More women work in health and care, but earn 24% less than men: UN report |

The Gender Pay Gap in the Health and Care Sector: A Global Analysis in Time COVID-19was published by the International Labor Organization (ILO) and the World Health Organization (WHO).

It documents a raw gender pay gap of about 20 percentage points, which is jumped to 24 percentage points when factors such as age, education and working hours are taken into account.

Discrimination as a factor

While much of this gap is unexplained, agencies have said it may be due to discrimination against womenaccounting for almost 70 percent of health and care workers worldwide.

The report also showed that wages in health and nursing tend to be lower overall compared to other sectors, consistent with the finding that wages are often lower in areas dominated by women.

Moreover, even with the pandemic and the critical role that health and care workers have played during the crisis, only marginal improvement in pay equity in the period from 2019 to 2020.

“The health and care sector as a whole is facing low wages, persistently large gender pay gaps and very difficult working conditions. The COVID-19 pandemic has brought this situation to light and also demonstrated how vital the sector and its workers are to supporting families, societies and economies,” said Manuela Tomei, Director of the ILO’s Working Conditions and Equality Department.

Working mothers fined

The report also found large differences in the gender pay gap across countries, indicating that the gap is not inevitable and that more can be done to close the gap.

Within the countries the gender pay gap tends to be larger in higher-paying categories where men predominate.while women are overrepresented in lower paid categories.

Mothers who work in the health and care sector also appear to face additional penalties. The gender pay gap widens significantly during a woman’s reproductive age and persists throughout the rest of her working life.

According to the report, a more equitable distribution of family responsibilities between men and women may lead to women choosing jobs differently.

The analysis also looks at the factors behind the gender pay gap in the health and care sector.

© UNICEF/Ismail Taksta

A health worker prepares a COVID-19 vaccine at a hospital in Mogadishu, Somalia.

Dialogue and Action

Differences in age, education and working hours, as well as differences in the participation of men and women in the public or private sectors solve only part of the problem.

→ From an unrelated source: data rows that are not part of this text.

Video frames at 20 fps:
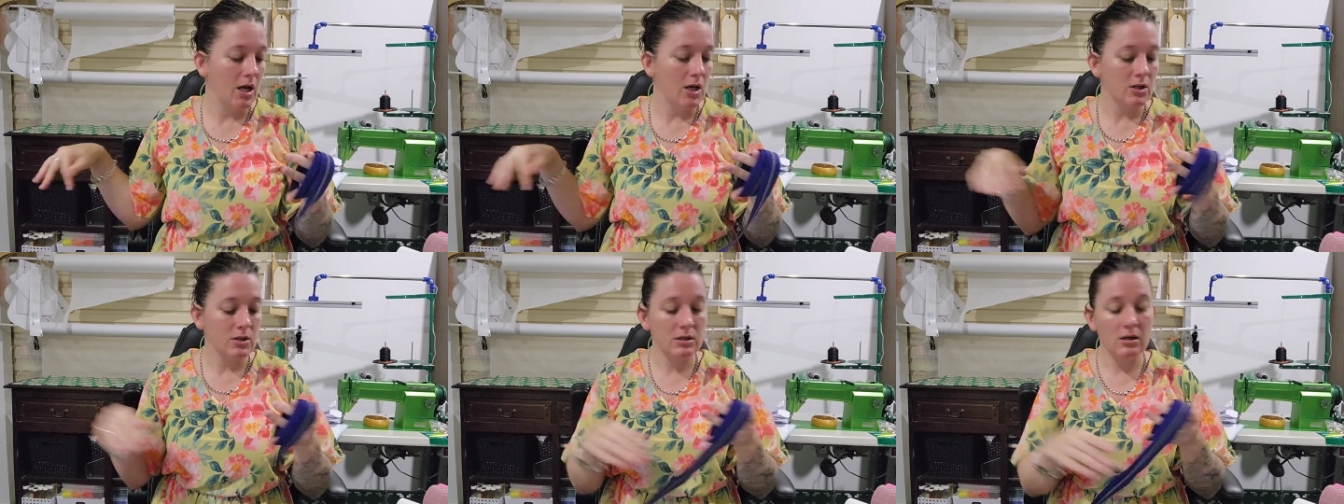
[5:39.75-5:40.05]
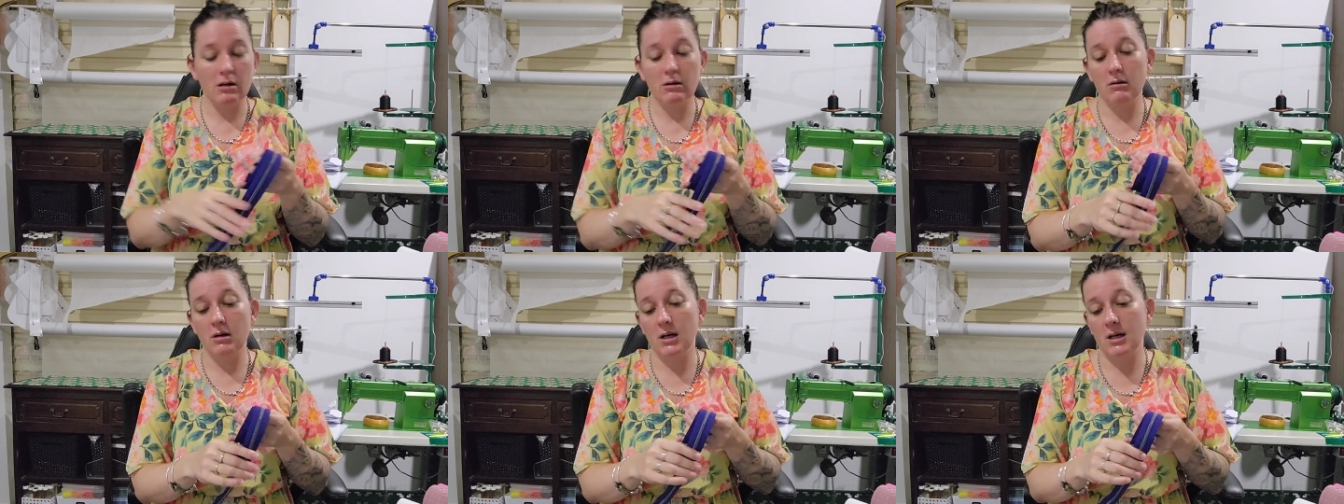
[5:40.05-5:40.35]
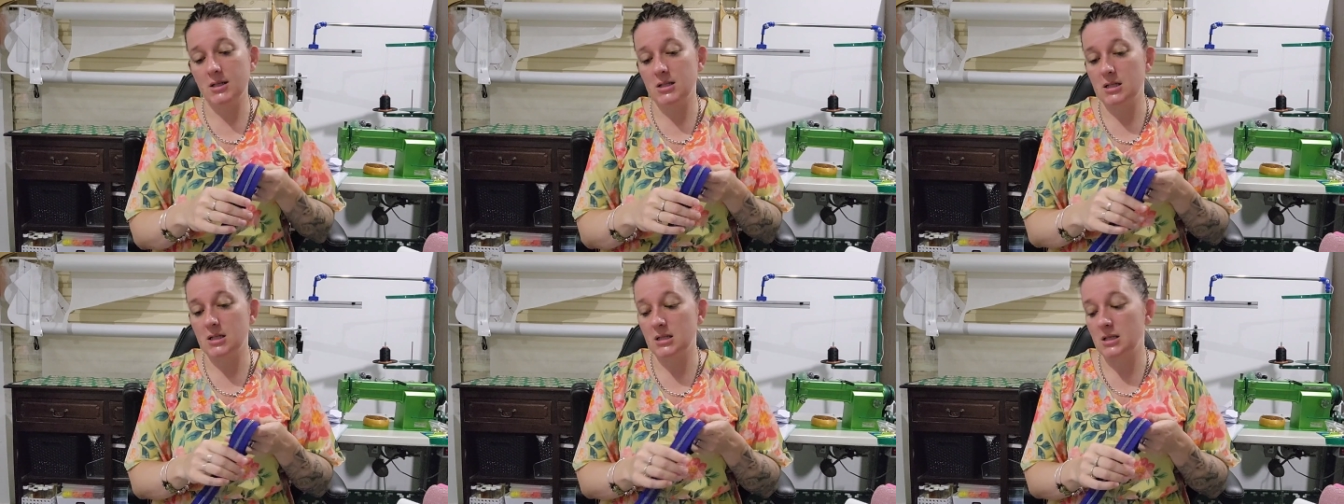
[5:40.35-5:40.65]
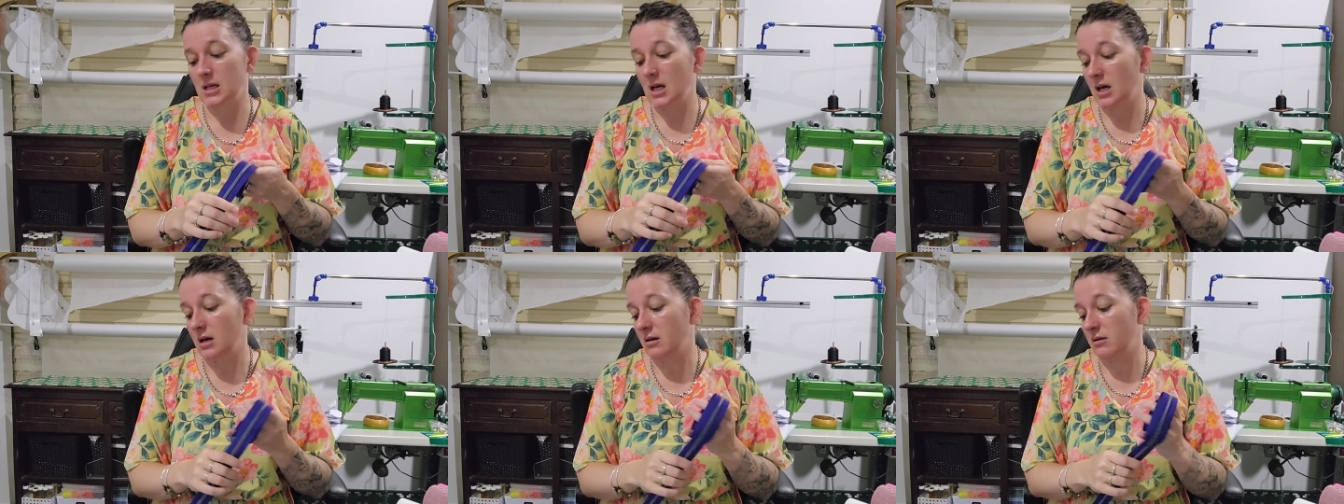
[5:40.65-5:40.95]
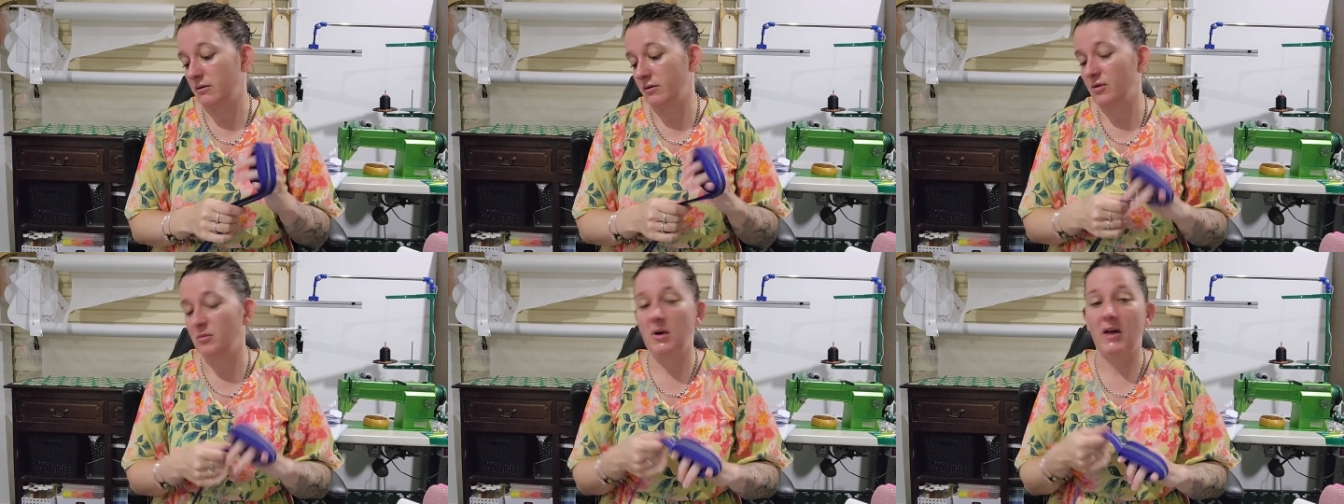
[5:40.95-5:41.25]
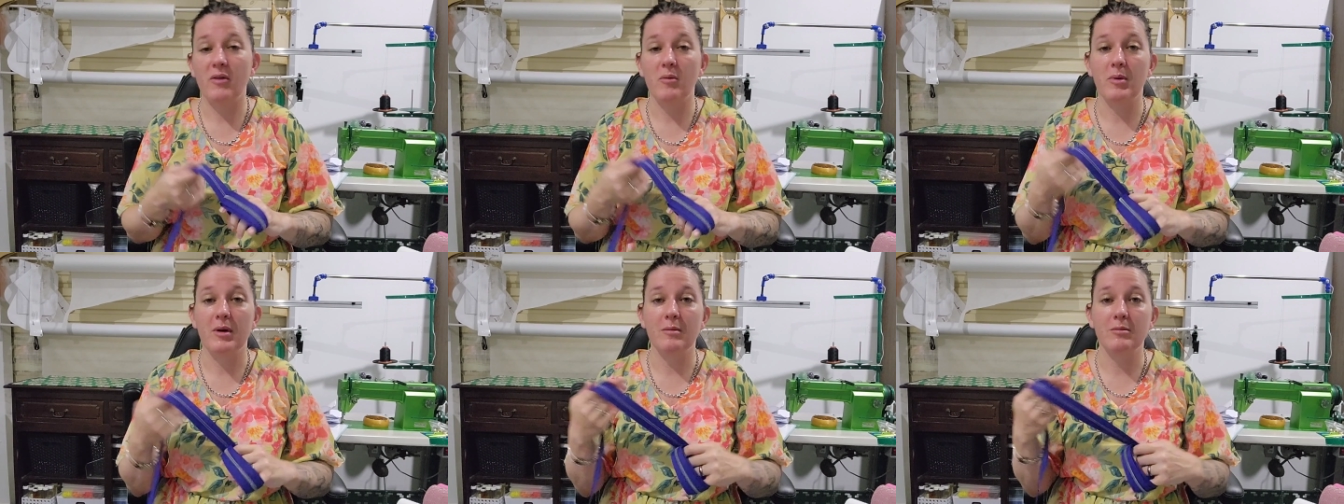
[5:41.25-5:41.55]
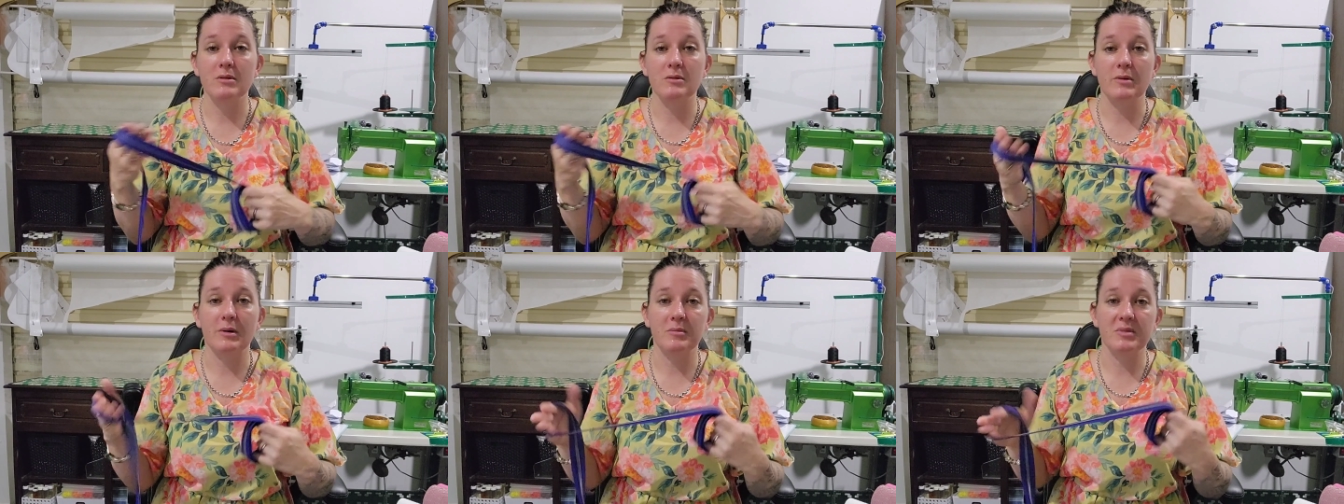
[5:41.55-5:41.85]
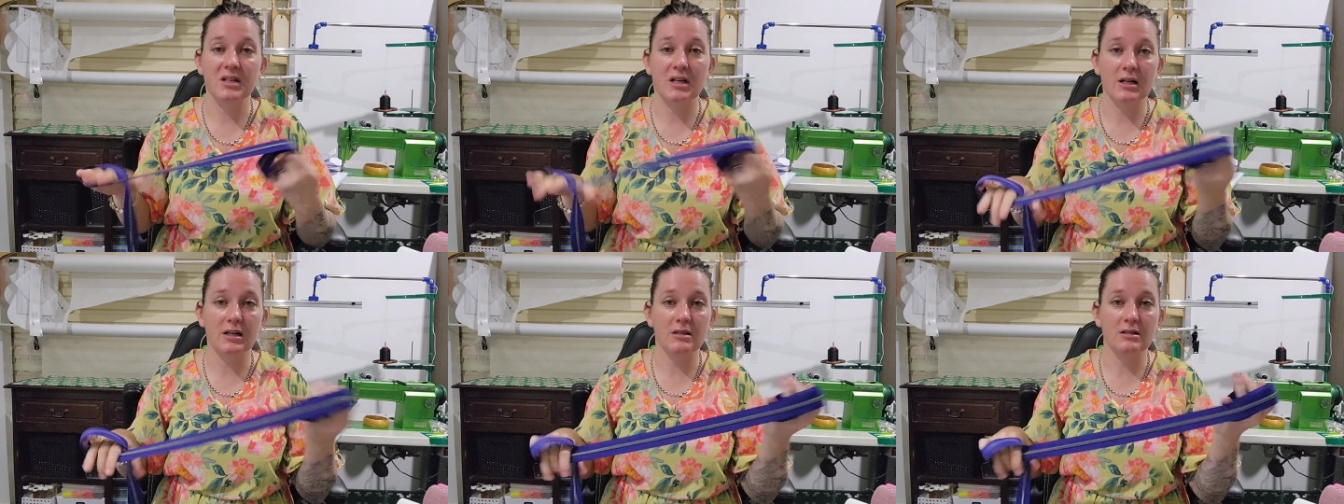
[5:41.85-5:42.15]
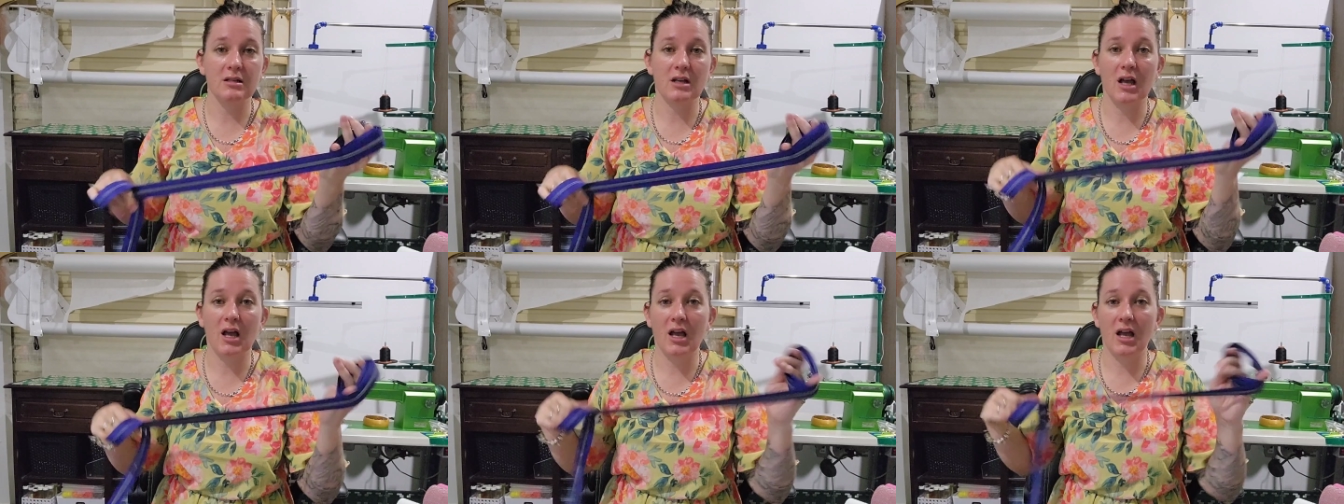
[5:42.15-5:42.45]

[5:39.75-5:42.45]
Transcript: So I just get it from other people's websites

The report says that the reasons why women earn less than men with a similar job market profile remain largely unexplained labor market factors.

Ms Tomei expressed her hope that the report will serve as an impetus for dialogue and political action, as without a stronger health and care sector, there will be no inclusive, sustainable and sustainable post-pandemic recovery.

We cannot have better health and care services without better and fairer working conditions, including fairer wages for health and care workers, most of whom are women,” she said.

Jim Campbell, Director of Health Human Resources at WHO, added that the report cites success stories in several countries, including wage increases and political commitment to fair pay, that point the way forward.

“Women make up the majority of health and care workers, but in too many countries systemic biases entail detrimental penalties on their wages,” he said.

“The evidence and analysis in this groundbreaking report should inform governments, employers and workers of the need to take effective action.”